Copy, word for word, the opening line of the data and each line after it until the line that contains "[46:46.75-46:47.75]", which is included. Leave the pictures out.

Stored records:
· · · ·

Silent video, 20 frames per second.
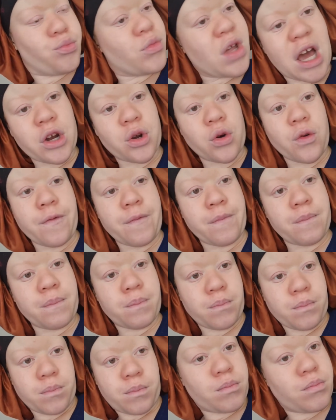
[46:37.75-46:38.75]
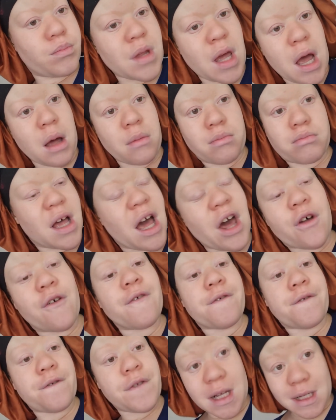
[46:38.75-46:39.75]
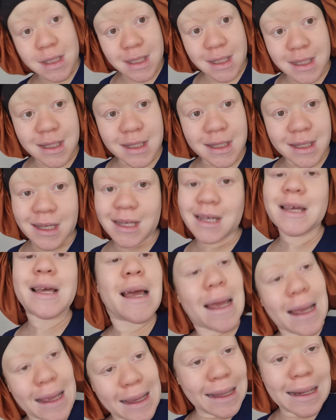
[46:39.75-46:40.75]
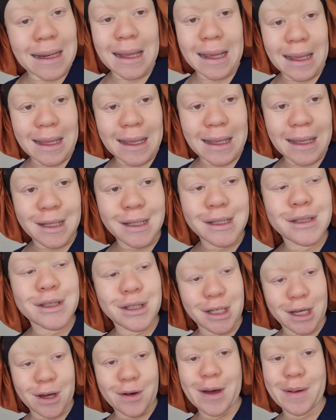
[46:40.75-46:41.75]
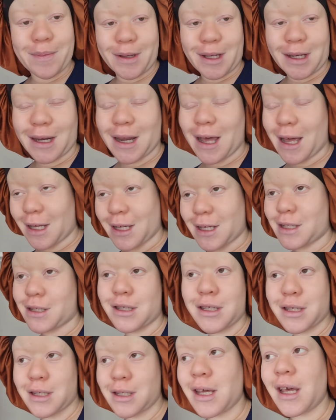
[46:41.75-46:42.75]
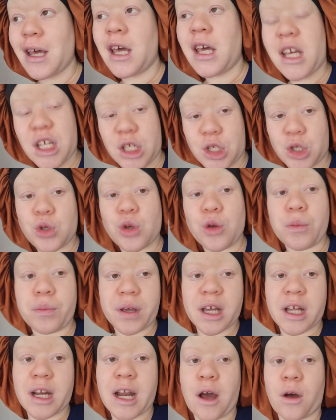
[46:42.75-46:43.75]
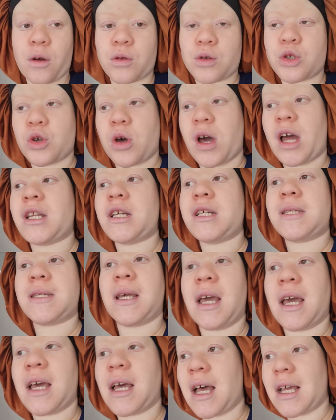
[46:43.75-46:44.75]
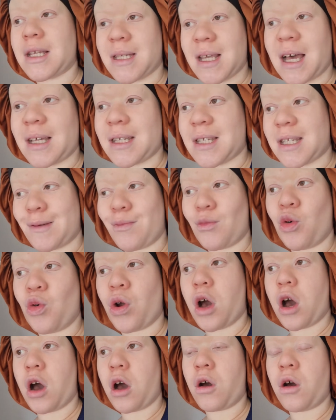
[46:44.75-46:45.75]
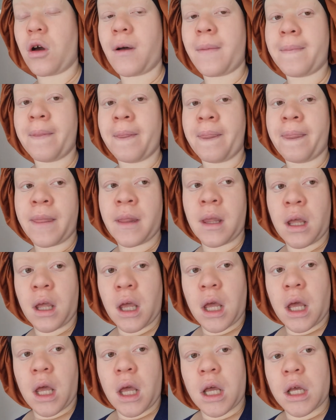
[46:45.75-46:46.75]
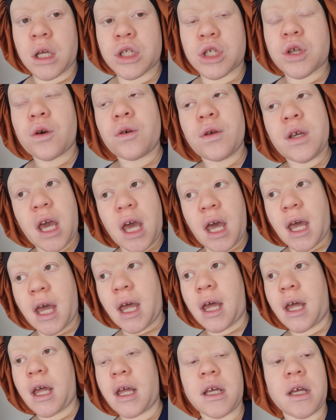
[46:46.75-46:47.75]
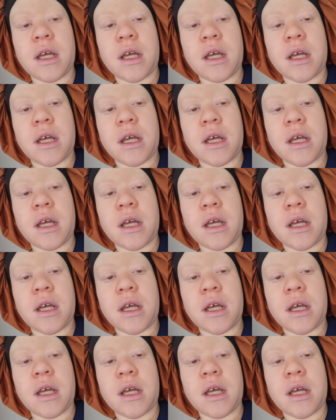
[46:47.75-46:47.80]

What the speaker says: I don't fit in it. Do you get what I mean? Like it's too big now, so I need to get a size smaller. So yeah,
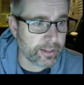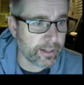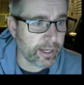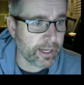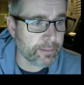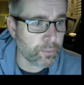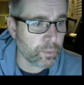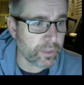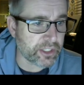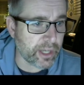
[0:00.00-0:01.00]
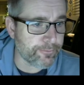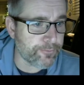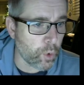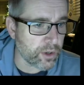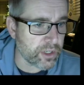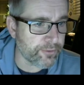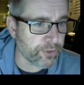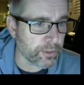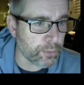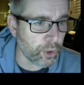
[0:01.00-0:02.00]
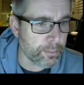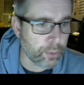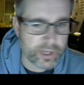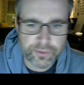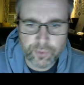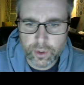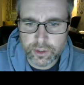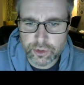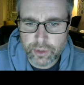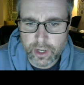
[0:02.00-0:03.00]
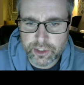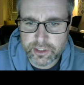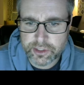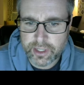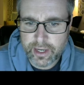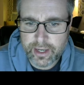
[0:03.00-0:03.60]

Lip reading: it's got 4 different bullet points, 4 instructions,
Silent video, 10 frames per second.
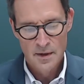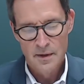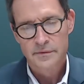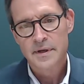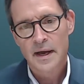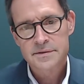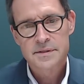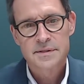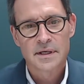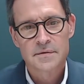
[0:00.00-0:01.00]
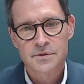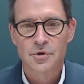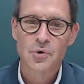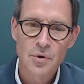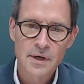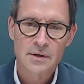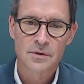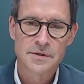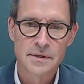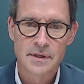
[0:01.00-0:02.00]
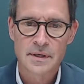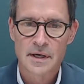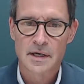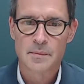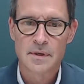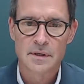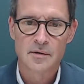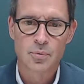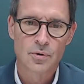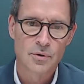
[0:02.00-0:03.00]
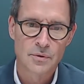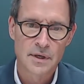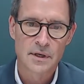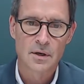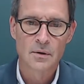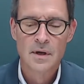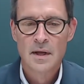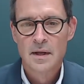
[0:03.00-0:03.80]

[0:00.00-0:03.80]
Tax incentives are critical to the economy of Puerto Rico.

· · · ·

• _Written answer_
Silent video, 20 frames per second.
[46:37.75-46:38.75]
[46:38.75-46:39.75]
[46:39.75-46:40.75]
[46:40.75-46:41.75]
[46:41.75-46:42.75]
[46:42.75-46:43.75]
[46:43.75-46:44.75]
[46:44.75-46:45.75]
[46:45.75-46:46.75]
[46:46.75-46:47.75]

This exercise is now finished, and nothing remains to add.